« C’était compliqué ! », soupire Carlos Castro Ferreira, impatient de quitter l’hôpital de campagne du sud du Portugal où il a été soigné du Covid-19 pendant dix jours, à près de 300 km de chez lui, pour échapper à la saturation des hôpitaux de la région de Lisbonne.
« Je me sens beaucoup mieux à présent », assure, encore un peu essoufflé, ce sexagénaire souffrant de problèmes cardiaques, au moment d’abandonner en fauteuil roulant la structure montée dans la « Portimao Arena », la grande enceinte polyvalente de cette ville de la région de l’Algarve, pour regagner la banlieue de Lisbonne, où il habite.
Un peu plus tard, c’est au tour de « Rosinha » de partir. Après presque trois semaines d’hospitalisation, quelques infirmières entourent le fauteuil roulant de la vieille dame, aux cheveux blancs tirés en arrière, pour prendre un selfie. « On a survécu à ça! », commente sa voisine de chambre, Dulcelina Fernandes, incapable de retenir une larme en faisant ses adieux.
L’immense salle, qui accueille habituellement des concerts ou des expositions, a été transformé en un hôpital de campagne doté d’une centaine de lits.
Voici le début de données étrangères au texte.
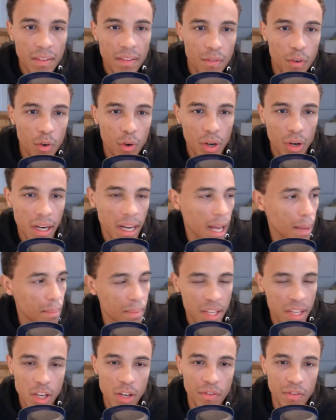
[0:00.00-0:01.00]
for
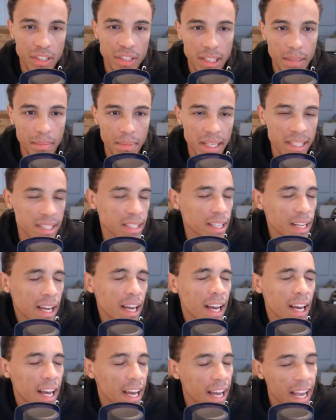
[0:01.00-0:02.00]
Epic Universe updates
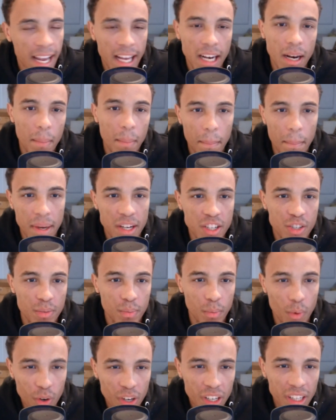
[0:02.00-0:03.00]
and
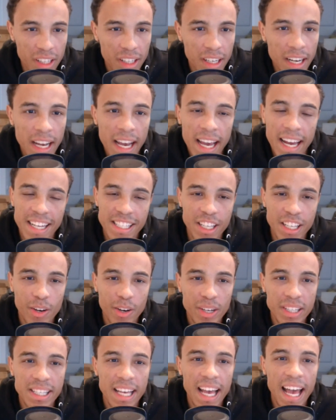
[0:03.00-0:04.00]
much more. And as
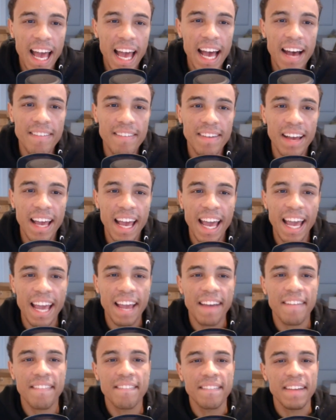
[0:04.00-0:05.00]
always, have
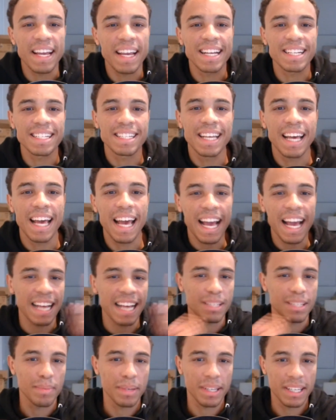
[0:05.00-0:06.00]
a
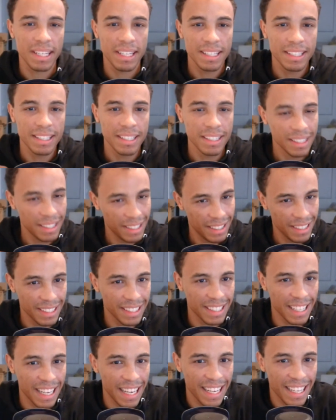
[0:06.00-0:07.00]
fantastic
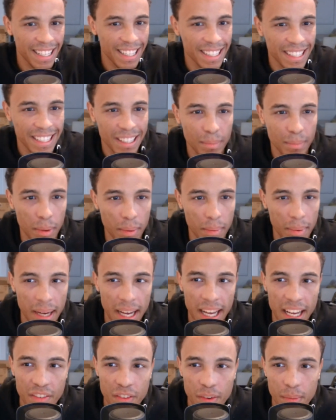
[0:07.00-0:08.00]
day. Bye
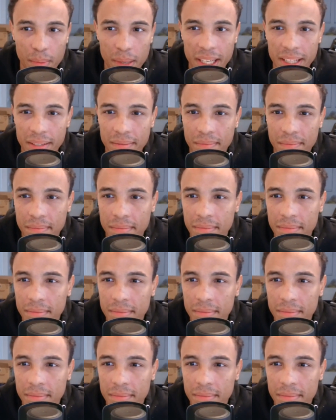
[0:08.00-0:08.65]
bye, everybody.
À travers le Portugal, plusieurs structures de ce genre ont été créées pour soulager les hôpitaux, débordés par l’explosion des cas de coronavirus qui a frappé le Portugal, devenu en janvier le pays au monde le plus durement touché en rapport avec sa population de 10 millions d’habitants.
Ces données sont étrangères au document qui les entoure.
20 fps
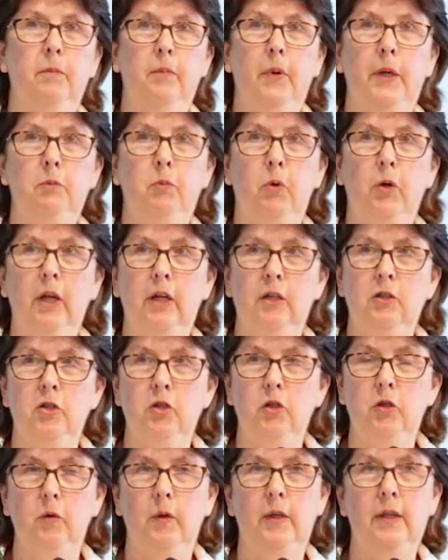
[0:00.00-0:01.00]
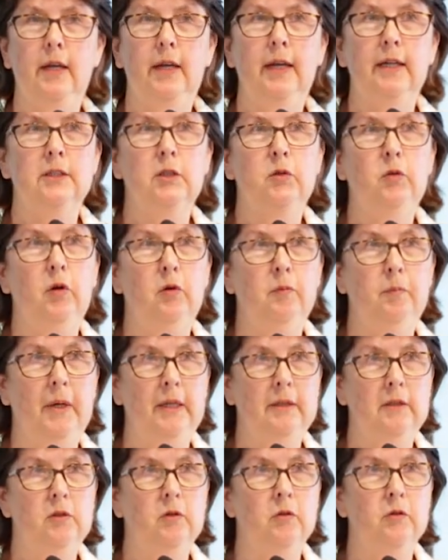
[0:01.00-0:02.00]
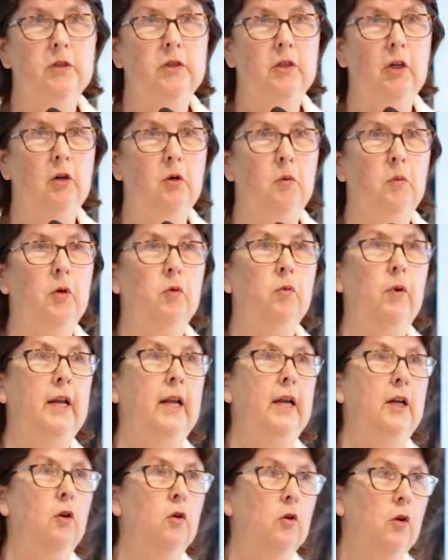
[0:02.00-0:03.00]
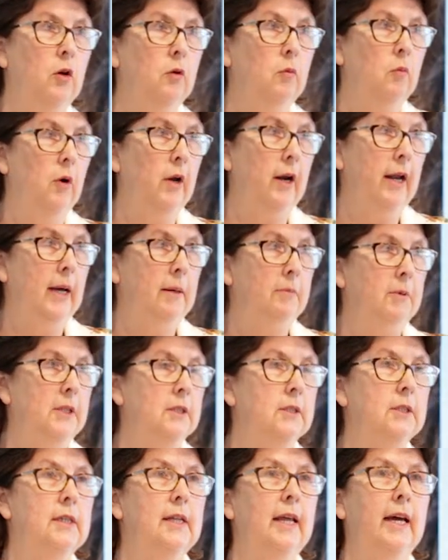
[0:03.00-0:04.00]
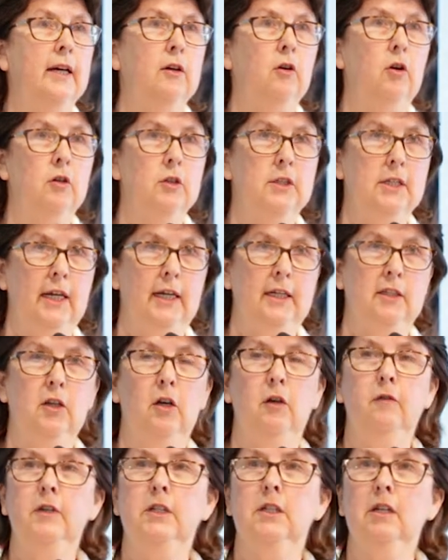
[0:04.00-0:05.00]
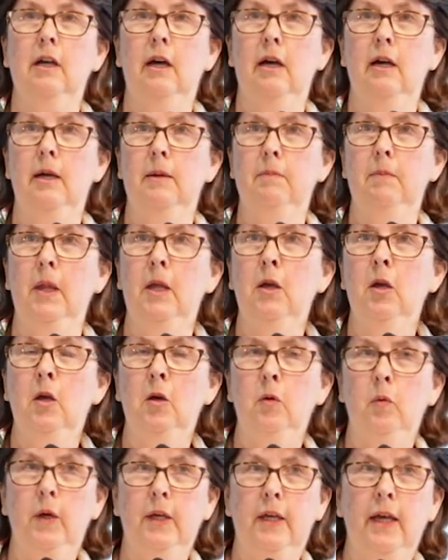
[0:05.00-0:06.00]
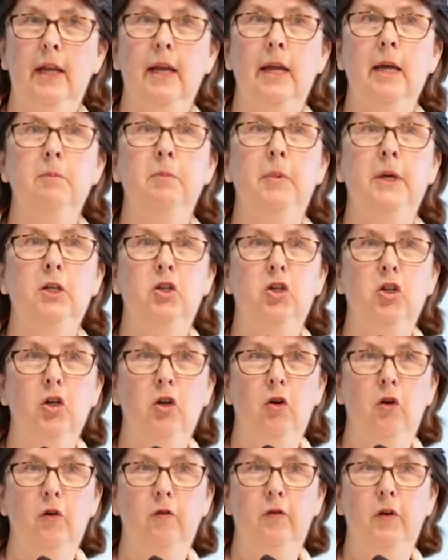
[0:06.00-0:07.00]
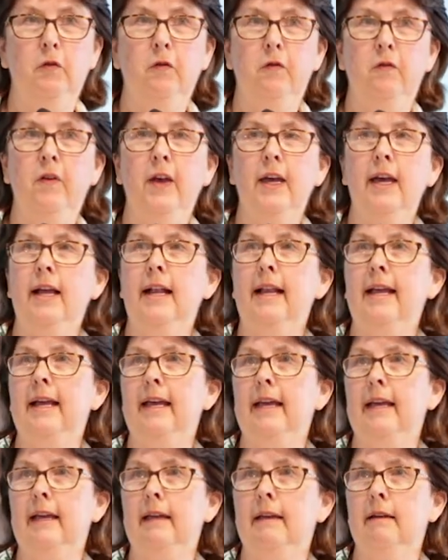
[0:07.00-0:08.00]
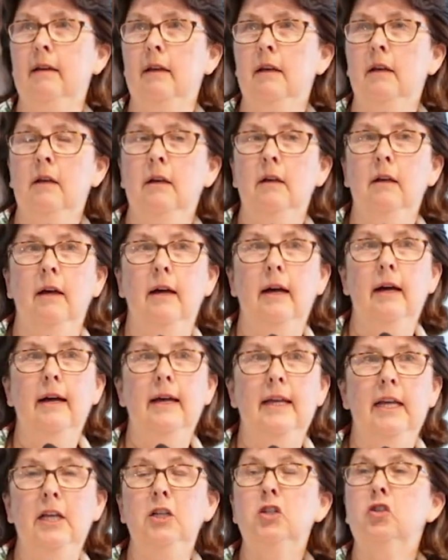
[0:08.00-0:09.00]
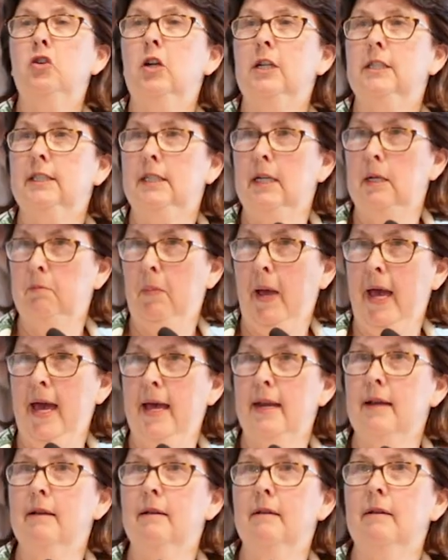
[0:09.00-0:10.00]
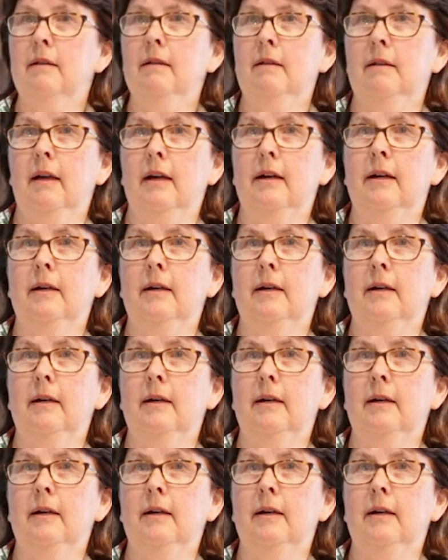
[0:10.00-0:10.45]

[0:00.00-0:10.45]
be bringing to you in the next 12 months or so will really look at what happens to that contact over time. We're getting a picture of a fairly interesting pattern.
Au total, plus de 5 800 patients étaient encore hospitalisés mercredi, après un pic de presque 6.900 atteint le 1er février. Près de 15 000 personnes sont mortes du Covid au Portugal, dont plus de la moitié depuis le début de l’année. Depuis son ouverture, le 8 janvier, le site de Portimao a accueilli 170 patients. La majorité des 25 patients pris en charge mardi, âgés en moyenne de 80 ans, avaient été transférés depuis des hôpitaux la région de la capitale, débordés par cette troisième vague épidémique.
« Visites virtuelles »
L’espace est organisé autour d’un grand couloir qui dessert plusieurs chambres en enfilade, séparées par des cloisons amovibles. Sur chaque lit, un tuyau bleu apporte l’oxygène si nécessaire à ces patients. « Quand on voit des patients repartir, on se dit que ça en vaut vraiment la peine ! », témoigne la responsable de cet hôpital, le docteur Ana Castro, qui n’a pas vu ses deux enfants, restées dans le nord du Portugal, depuis trois mois. « Malheureusement, il n’ont pas tous cette chance », relève toutefois cette oncologue, alors que l’une de ses malades vient de décéder.
Une équipe d’infirmières dresse aussitôt un paravent devant le lit de cette femme âgée, dont le corps sans vie est placé dans une housse blanche puis rapidement emporté sur une civière. « On s’y attendait depuis quelques jours. La famille était prévenue », confie une infirmière, résignée. Malgré la dure réalité, les soignants s’efforcent d’aider les malades à garder le moral pendant leur hospitalisation.
Vêtue de combinaisons, sur-blouses, cagoules de protection, gants, une équipe se rend au chevet des malades, tablette à la main, pour leur permettre de voir et parler à leurs proches. « Alors papa, comment vas-tu aujourd’hui ? », lancent les deux enfants d’un patient lors d’un appel vidéo, heureux de voir leur père répondre avec un sourire : « Je vais bien. Je me sens bien ici. »
« Cette pandémie a privé les patients de moments de tendresse avec leurs proches. Avant d’arriver ici, certains d’entre eux n’avaient pas vu leurs proches depuis plus de trois semaines », affirme la maire de Portimao, Isilda Gomes, qui a mis en place ces « visites virtuelles ». « Ces liens sont très importants pour le moral patients mais aussi pour les familles », souligne l’élue.